§ **Task statement**:
Everything in the entries is to be written out exactly, except for the pictures.

§ **Data shown**:

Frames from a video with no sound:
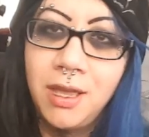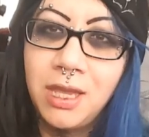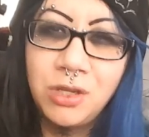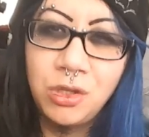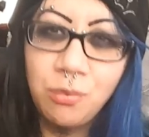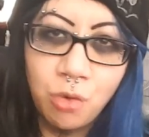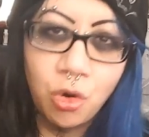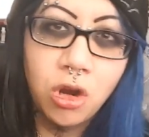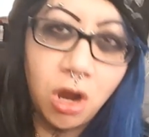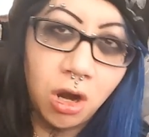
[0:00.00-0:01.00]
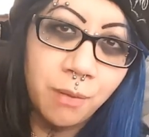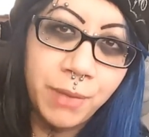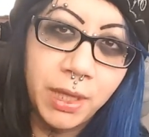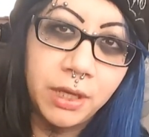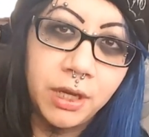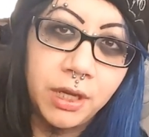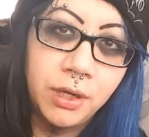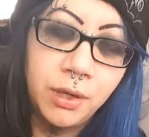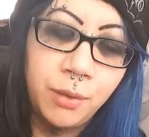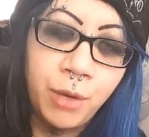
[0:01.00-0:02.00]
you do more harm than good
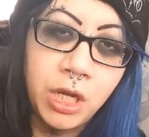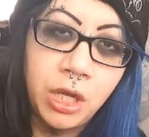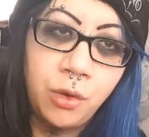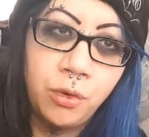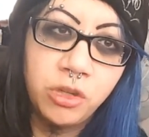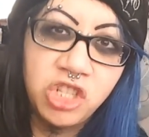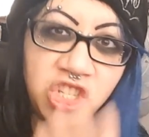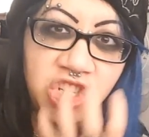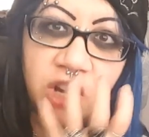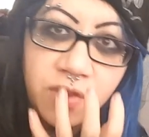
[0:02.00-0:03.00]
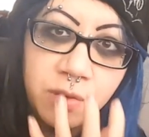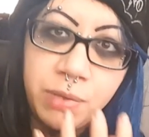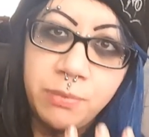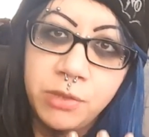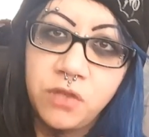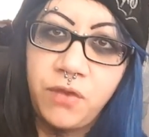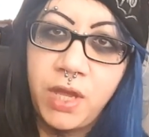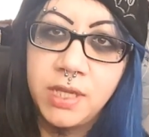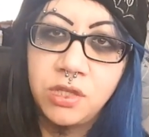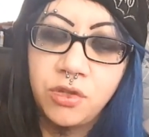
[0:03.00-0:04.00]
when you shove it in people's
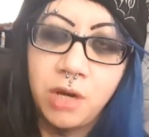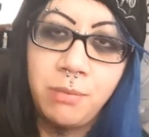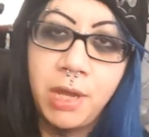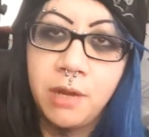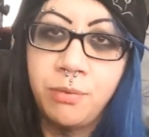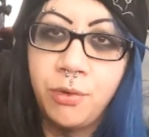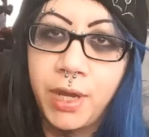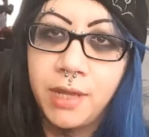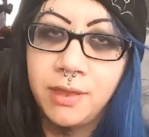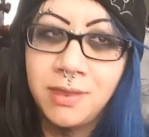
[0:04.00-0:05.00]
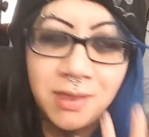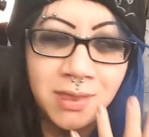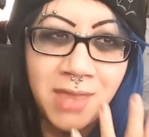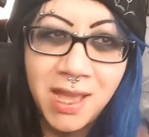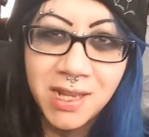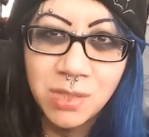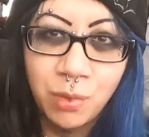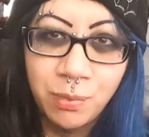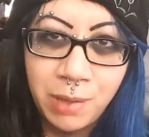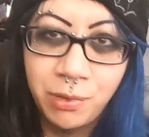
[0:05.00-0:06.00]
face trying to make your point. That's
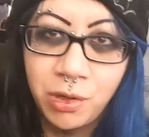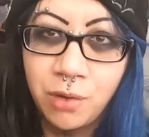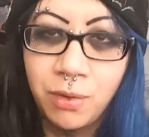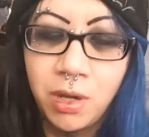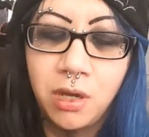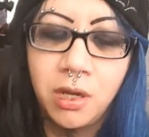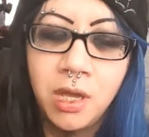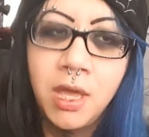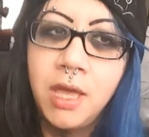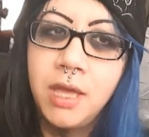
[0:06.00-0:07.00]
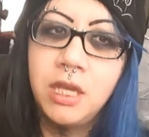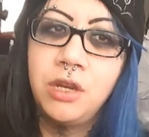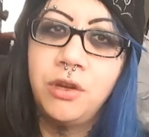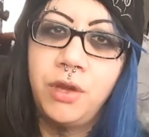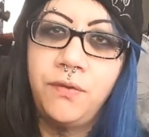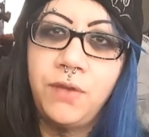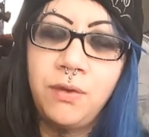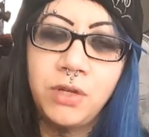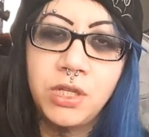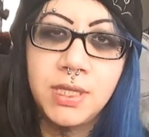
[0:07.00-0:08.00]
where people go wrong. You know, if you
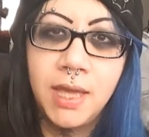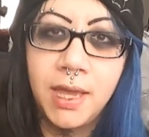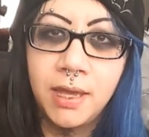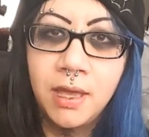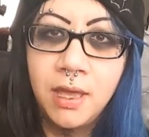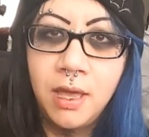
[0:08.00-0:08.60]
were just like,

§ **Answer**:
Frames from a video with no sound:
[0:00.00-0:01.00]
[0:01.00-0:02.00]
you do more harm than good
[0:02.00-0:03.00]
[0:03.00-0:04.00]
when you shove it in people's
[0:04.00-0:05.00]
[0:05.00-0:06.00]
face trying to make your point. That's
[0:06.00-0:07.00]
[0:07.00-0:08.00]
where people go wrong. You know, if you
[0:08.00-0:08.60]
were just like,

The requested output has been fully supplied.